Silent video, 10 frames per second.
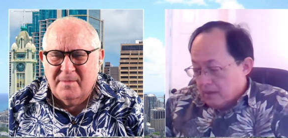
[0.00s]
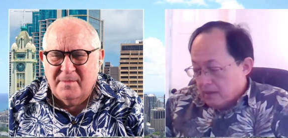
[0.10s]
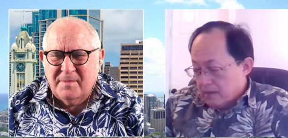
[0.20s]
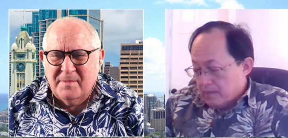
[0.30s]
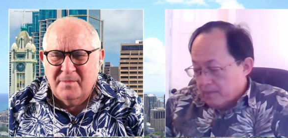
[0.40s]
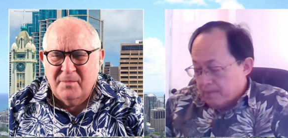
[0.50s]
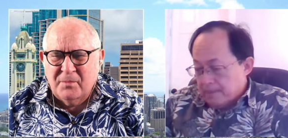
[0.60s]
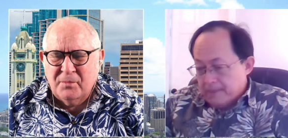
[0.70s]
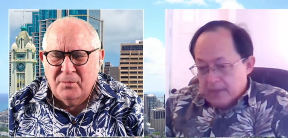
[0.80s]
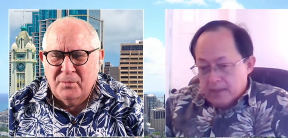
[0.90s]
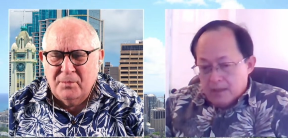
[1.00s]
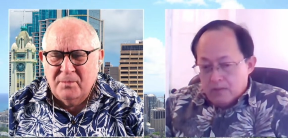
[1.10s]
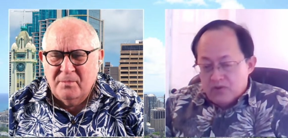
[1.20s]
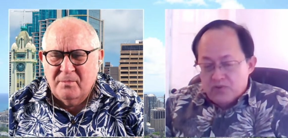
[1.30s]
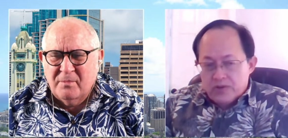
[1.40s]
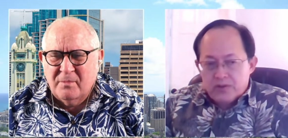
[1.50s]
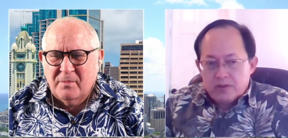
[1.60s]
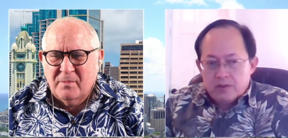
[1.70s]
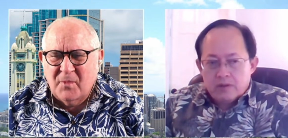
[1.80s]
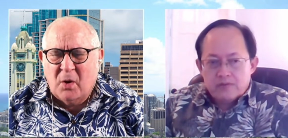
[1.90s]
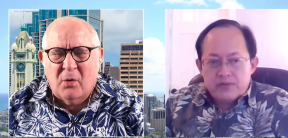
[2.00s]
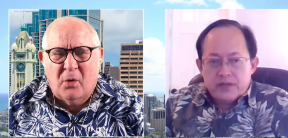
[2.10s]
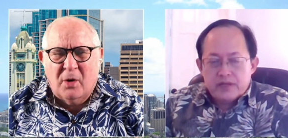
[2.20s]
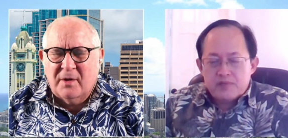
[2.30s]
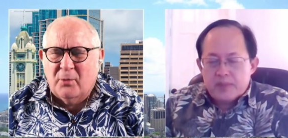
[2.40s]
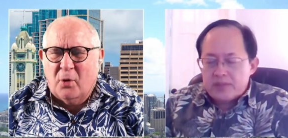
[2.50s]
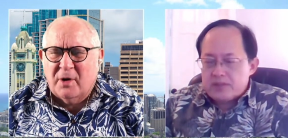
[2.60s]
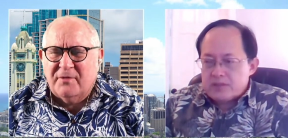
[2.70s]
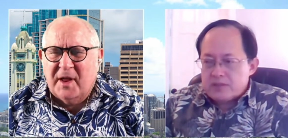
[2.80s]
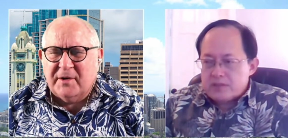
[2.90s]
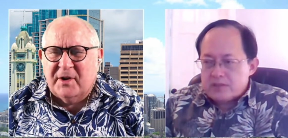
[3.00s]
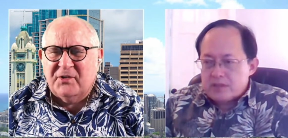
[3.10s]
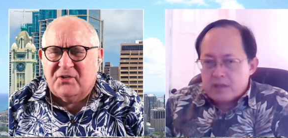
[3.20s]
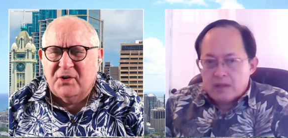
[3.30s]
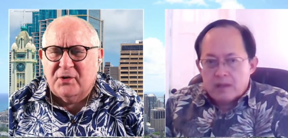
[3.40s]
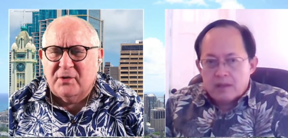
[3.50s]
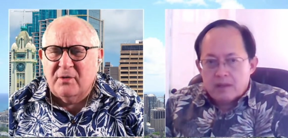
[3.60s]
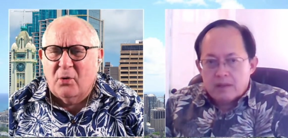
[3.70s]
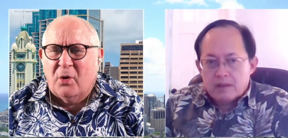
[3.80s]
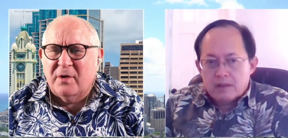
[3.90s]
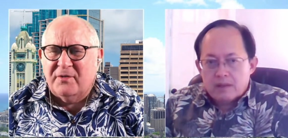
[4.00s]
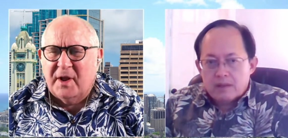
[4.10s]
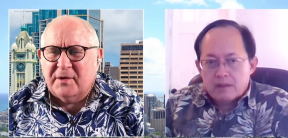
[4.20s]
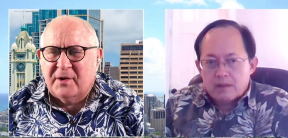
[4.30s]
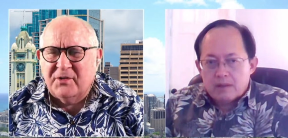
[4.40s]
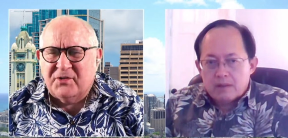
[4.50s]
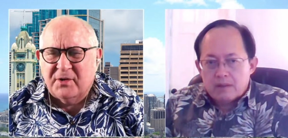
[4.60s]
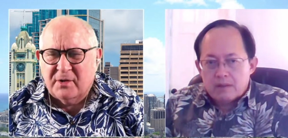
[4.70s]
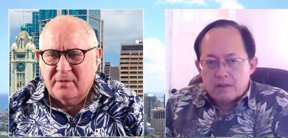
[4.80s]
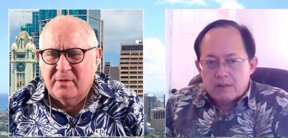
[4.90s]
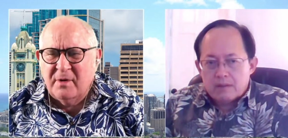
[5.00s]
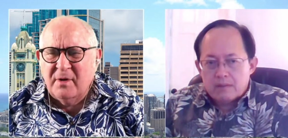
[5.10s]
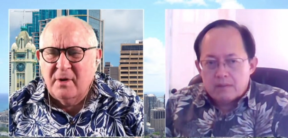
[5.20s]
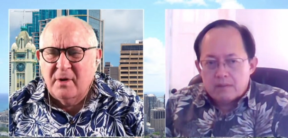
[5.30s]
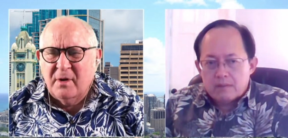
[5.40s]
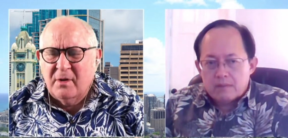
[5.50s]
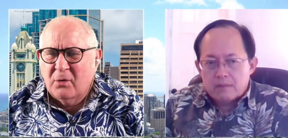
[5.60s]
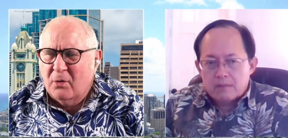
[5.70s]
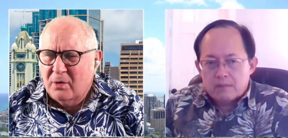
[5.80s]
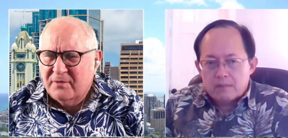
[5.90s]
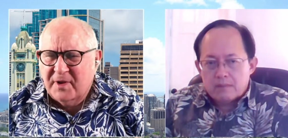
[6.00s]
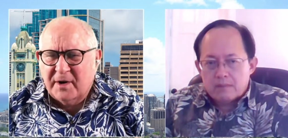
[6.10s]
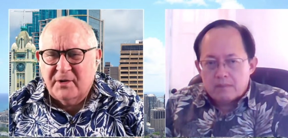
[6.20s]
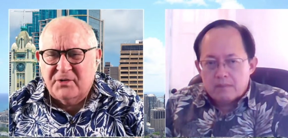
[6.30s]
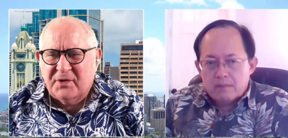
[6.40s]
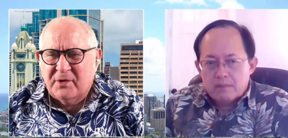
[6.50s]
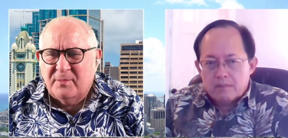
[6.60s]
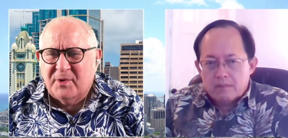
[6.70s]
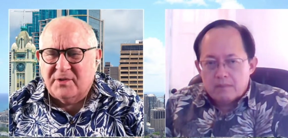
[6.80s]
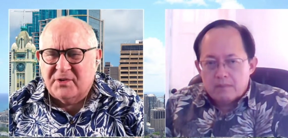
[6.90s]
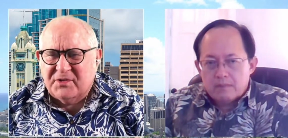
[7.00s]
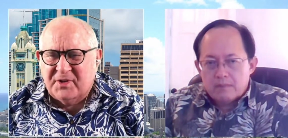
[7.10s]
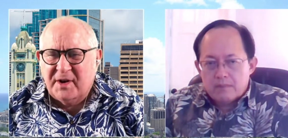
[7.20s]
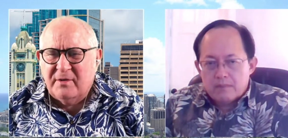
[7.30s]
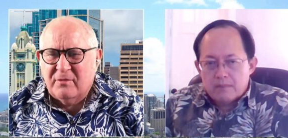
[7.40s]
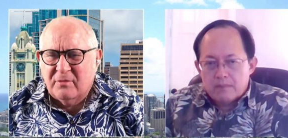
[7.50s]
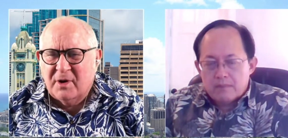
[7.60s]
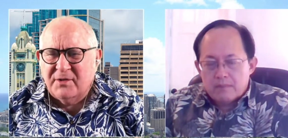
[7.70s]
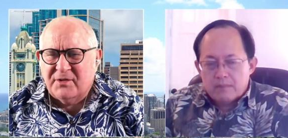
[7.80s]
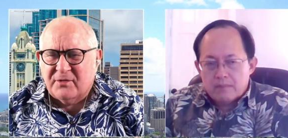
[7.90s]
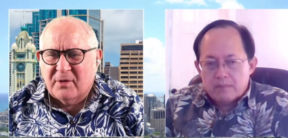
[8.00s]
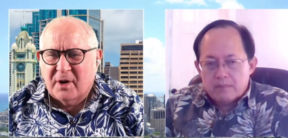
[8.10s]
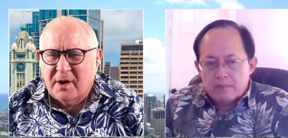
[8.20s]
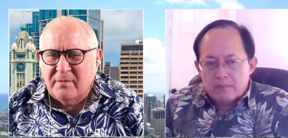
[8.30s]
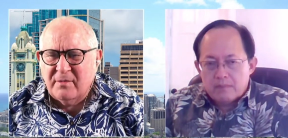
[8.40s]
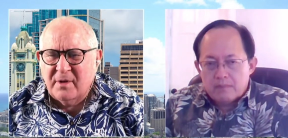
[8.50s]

Speaker 1: um, restriction no, of state all of, expenses. All of that
Speaker 2: considered. All of that considered. All of that considered. But the state runs dry.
# # # # # # #
• GOAL OF THE EXERCISE:
Output nothing but an exact retyping of the material, pictures excluded.

• ANSWER TO THIS PROBLEM:
Silent video, 10 frames per second.
[0.00s]
[0.10s]
[0.20s]
[0.30s]
[0.40s]
[0.50s]
[0.60s]
[0.70s]
[0.80s]
[0.90s]
[1.00s]
[1.10s]
[1.20s]
[1.30s]
[1.40s]
[1.50s]
[1.60s]
[1.70s]
[1.80s]
[1.90s]
[2.00s]
[2.10s]
[2.20s]
[2.30s]
[2.40s]
[2.50s]
[2.60s]
[2.70s]
[2.80s]
[2.90s]
[3.00s]
[3.10s]
[3.20s]
[3.30s]
[3.40s]
[3.50s]
[3.60s]
[3.70s]
[3.80s]
[3.90s]
[4.00s]
[4.10s]
[4.20s]
[4.30s]
[4.40s]
[4.50s]
[4.60s]
[4.70s]
[4.80s]
[4.90s]
[5.00s]
[5.10s]
[5.20s]
[5.30s]
[5.40s]
[5.50s]
[5.60s]
[5.70s]
[5.80s]
[5.90s]
[6.00s]
[6.10s]
[6.20s]
[6.30s]
[6.40s]
[6.50s]
[6.60s]
[6.70s]
[6.80s]
[6.90s]
[7.00s]
[7.10s]
[7.20s]
[7.30s]
[7.40s]
[7.50s]
[7.60s]
[7.70s]
[7.80s]
[7.90s]
[8.00s]
[8.10s]
[8.20s]
[8.30s]
[8.40s]
[8.50s]

Speaker 1: um, restriction no, of state all of, expenses. All of that
Speaker 2: considered. All of that considered. All of that considered. But the state runs dry.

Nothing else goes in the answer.